Pablo Lucas. Magistrado de la Sala Tercera del Tribunal Supremo
Este verano, el nombre de Lucas ha estado en primera plana de la actualidad judicial por ser el candidato conservador —el preferido del Partido Popular— para la presidencia del Consejo General del Poder Judicial. Pero Lucas es algo más que eso. Ha sido, durante los últimos 15 años, el magistrado competente para la autorización de registros, intervenciones telefónicas y escuchas del Centro Nacional de Inteligencia. Es decir, entre otros asuntos, ha sido el encargado judicial de manejar la “carpeta Pegasus” en el caso más importante de espionaje político de nuestra era.

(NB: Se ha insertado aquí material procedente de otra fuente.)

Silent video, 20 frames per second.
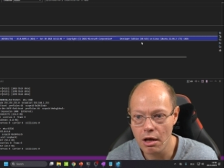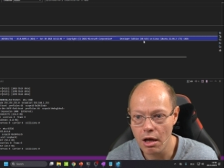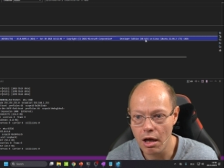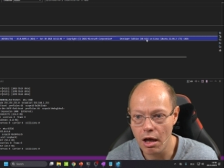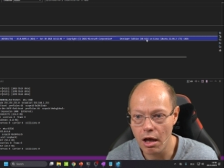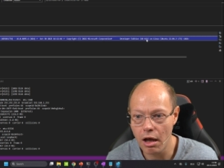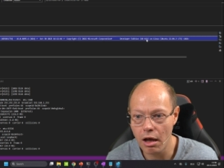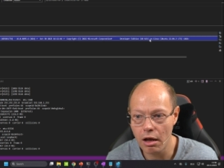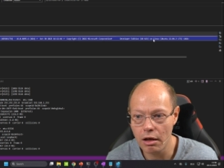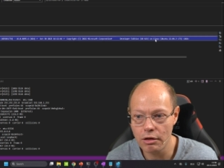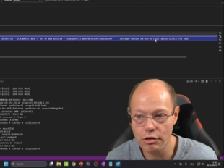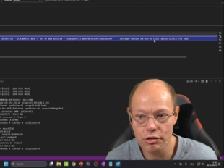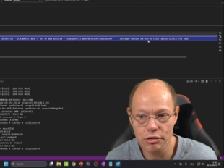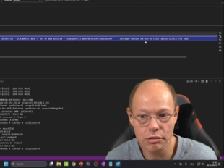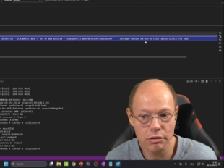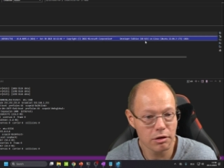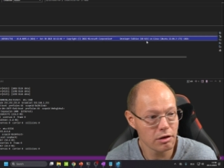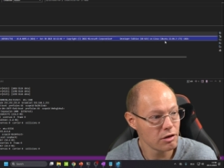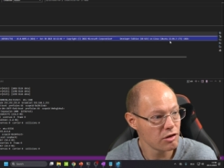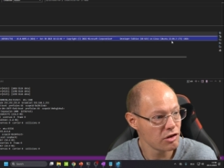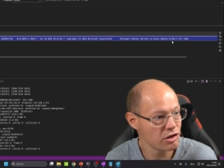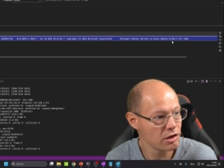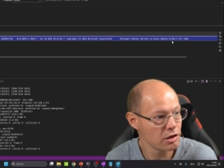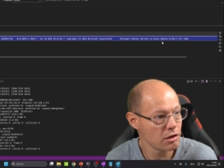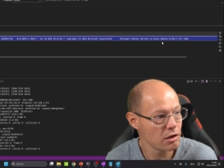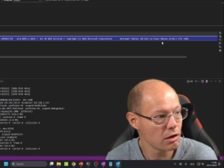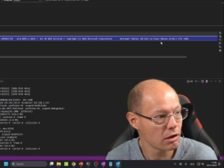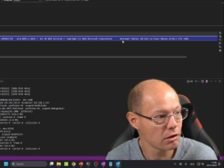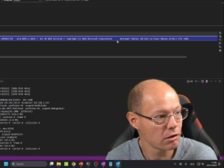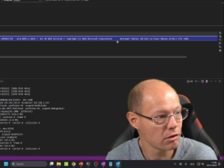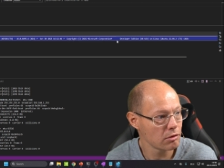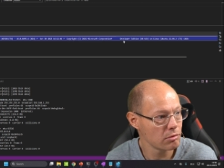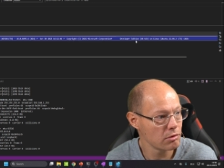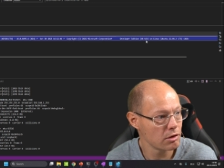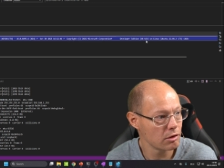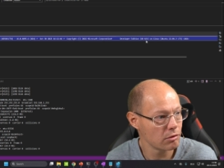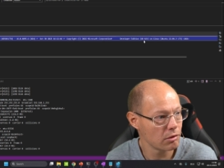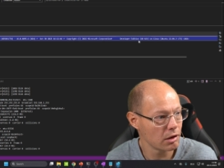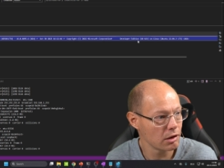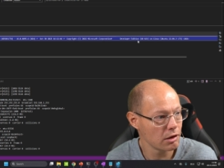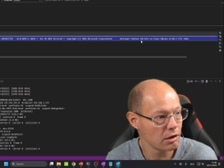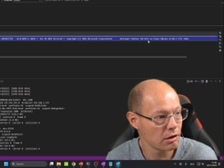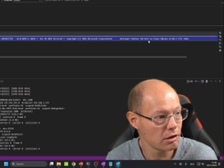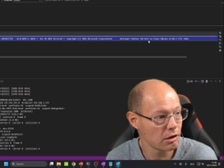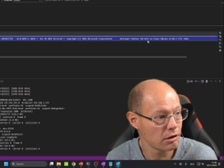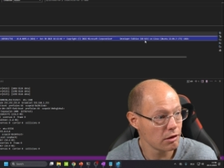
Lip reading: and you can see that we are running theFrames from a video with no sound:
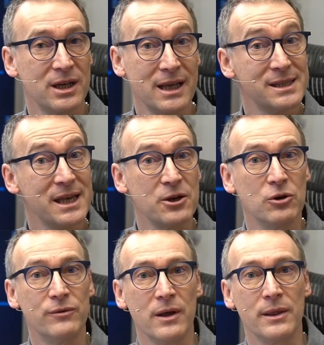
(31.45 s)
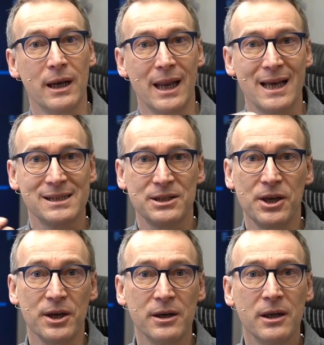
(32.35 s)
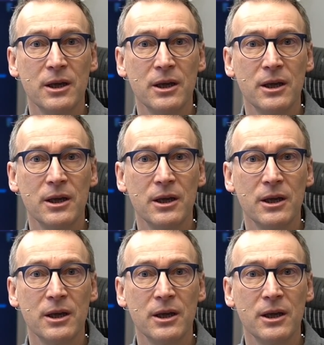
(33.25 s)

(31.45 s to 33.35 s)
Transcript: let's say over the last year,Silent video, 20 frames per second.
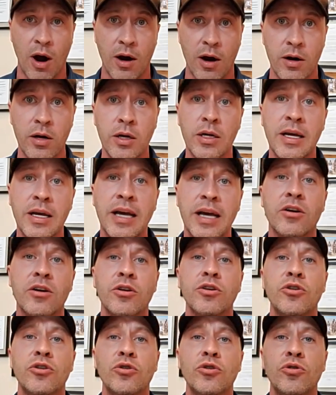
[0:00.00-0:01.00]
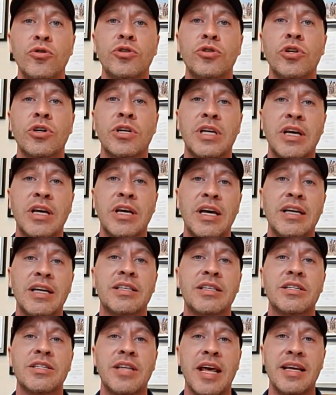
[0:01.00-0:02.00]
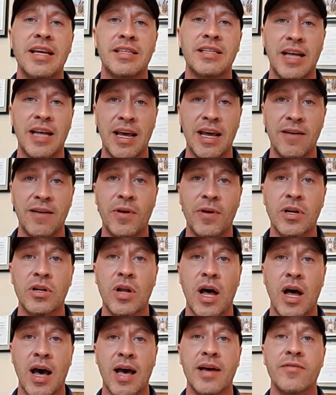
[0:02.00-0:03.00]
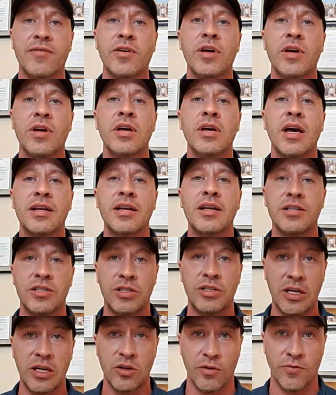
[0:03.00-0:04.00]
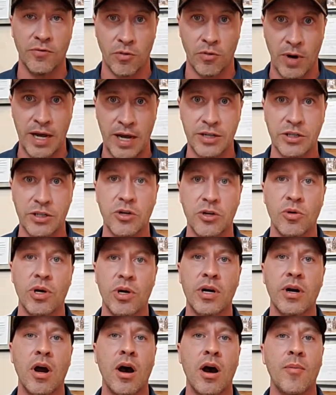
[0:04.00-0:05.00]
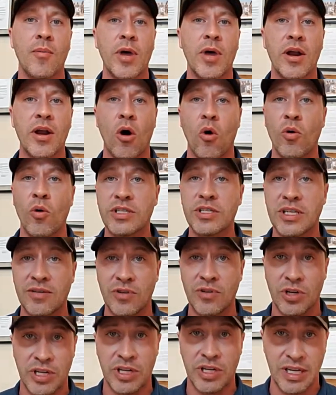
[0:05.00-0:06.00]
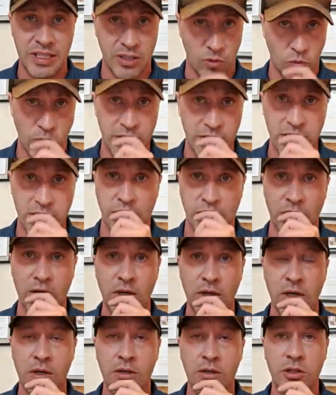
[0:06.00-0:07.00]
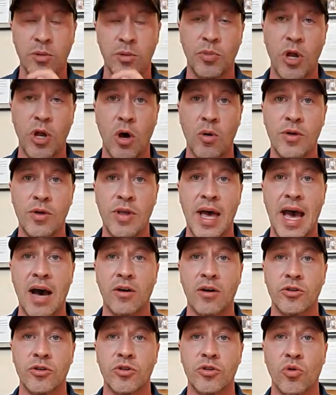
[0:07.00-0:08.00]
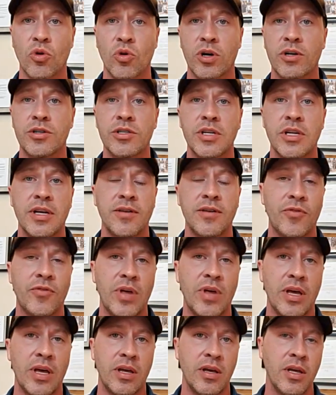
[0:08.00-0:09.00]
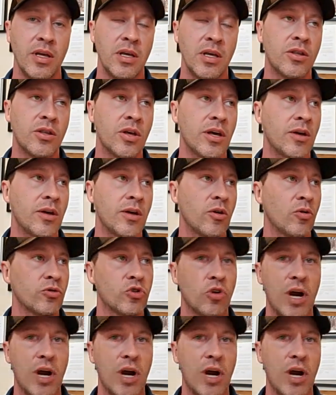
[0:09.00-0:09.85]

are and you use your kit to stay safe and alive and signal for rescuer. Um, and always give your kids a whistle to blow in the outdoors. If the, the, it'll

José María Macías. Magistrado del Tribunal Constitucional
Recién llegado al órgano “intérprete supremo de la Constitución española”, Macías tiene un largo recorrido en la alta judicatura española. Durante diez años ha sido uno de los puntales de los conservadores en el Consejo General del Poder Judicial (CGPJ), tanto en su mandato regular como el mandato ilegítimo derivado de la no renovación del gobierno de los jueces. La Fiscalía ha solicitado la recusación de Macías en el examen de inconstitucionalidad de la Ley de Amnistía dado que, como vocal del CGPJ, se manifestó en dos ocasiones en contra de dicha ley.
Joaquín Aguirre. Titular del juzgado de instrucción número 1 de Barcelona
La prueba de que la frase “el que pueda hacer, que haga” de José María Aznar fue recibida por elementos de todo el estamento judicial y no solo por los cargos de nombramiento directo. Aguirre sostiene la instrucción de la “trama rusa” con la que se investiga a Carles Puigdemont y a otra decena de personas por posibles delitos de “alta traición” que, según su criterio, no caben en la Ley de Amnistía. En julio, Diario Red publicaba unos audios en los que Aguirre relacionaba su instrucción con la primera votación fallida de la ley del perdón en el Congreso de los Diputados.
Manuel García Castellón. Exjuez de la Audiencia Nacional
El 2 de septiembre, el Boletín Oficial del Estado publicaba la jubilación por edad de Manuel García Castellón, un juez que llevaba desde los años 90 en la Audiencia Nacional con dos periodos largos de comisión de servicios en Francia e Italia. Con García Castellón han quedado desmontadas varias causas que afectaban al Partido Popular y a algunos de sus representantes más conocidos —Esperanza Aguirre, María Dolores de Cospedal o M. Rajoy— y, en cambio, se ha dado la vuelta por fas y por nefas a las causas que afectaban a Podemos y Pablo Iglesias. Otra de sus causas estrella, la de Tsunami Democrátic, quedó sobreseída por un error suyo en el procedimiento.